The social exclusion: It worried me to see acres of empty seats in the athletics stadium and other venues (which only appeared reasonably full when Usain Bolt was running). Were the tickets too expensive? If there were unsold seats, why not organize groups of local schoolchildren (some of whom may well be budding sportsmen/women), disabled persons and other groups who would not have the opportunity, to fill them? Photographs of residents of the poverty-stricken favelas looking down on the brilliantly lit stadium from their hillside made me sad. Ticket prices for the opening ceremony ranged from about $63 to $1,400. A minimum-wage worker in Brazil takes home around $55 a week.

Well then. Time to wrap up now. Time to go home, everyone. See you again, God’s willing, in 2020 in Tokyo. And let us all get back to “normal.”

The "Triple Triple" man, Usain Bolt. (Photo tweeted by Cristiano Ronaldo on Twitter)
The “Triple Triple” man, Usain Bolt. (Photo tweeted by Cristiano Ronaldo)
Yona Knight-Wisdome was so excited at reaching the semi-finals in the Olympics. He did SO well! (Photo: Twitter)
Yona Knight-Wisdome was so excited at reaching the semi-finals in the Olympics. He did SO well! (Photo: Twitter)
Congratulations to the marvelous Jamaican sprinter Elaine Thompson, the first woman to win the 100 meters and 200 meters gold medals for the first time in 28 years.
Congratulations to the marvelous Jamaican sprinter Elaine Thompson, the first woman to win the 100 meters and 200 meters gold medals for the first time in 28 years.

 


2 thoughts on “Rio Olympics 2016: Things I Will and Will Not Miss

  1. Emma, I so agree with you but I think say the best country and better is all in the spirit of competition which is part of the Olympic spirit. My biggest pet peeve is the US ( NBC) and Canadian Channels (CBC) that have the exclusive rights to broadcast the games. What a prejudice!!! NBC only show the gold medals to the US girls but nothing else to the other ladies and CBC focus so much on Andre, the REAL champion got lost!!

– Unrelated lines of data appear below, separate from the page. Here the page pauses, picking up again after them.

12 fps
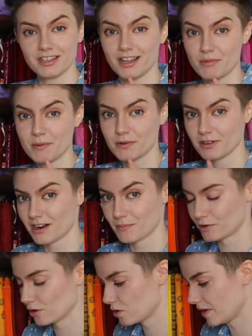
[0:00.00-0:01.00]
let me pull it up
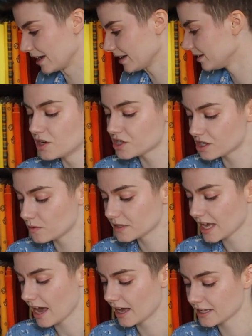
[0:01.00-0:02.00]
real quick. She was
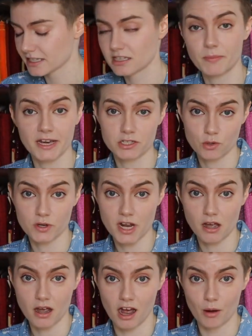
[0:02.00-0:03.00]
asked by
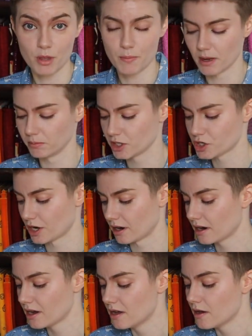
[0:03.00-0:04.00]
Tor.com, the publisher,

    I think Andre has potential and will be great in 2020 but NOW is Mr. Usain Bolt time and I find myself at work here in Canada with Bolt all over my office and people asking me bout Andre. I tell them let Bolt retire with ALL the accolades – then we focus on Andre AFTER!!

    Like

    1. Many broadcasters do the same thing – not only US and Canada. I hear the BBC was focusing almost entirely on British athletes. It happens. Actually I enjoyed the ESPN Caribbean coverage – it always highlighted the Caribbean competitors but was fairly balanced otherwise I think. Mr. Bolt will not be at the 2020 Olympics so I guess it’s his time right now. Yes, surely the young ones will follow! But four years is a long time… Some more youth might come up during that time!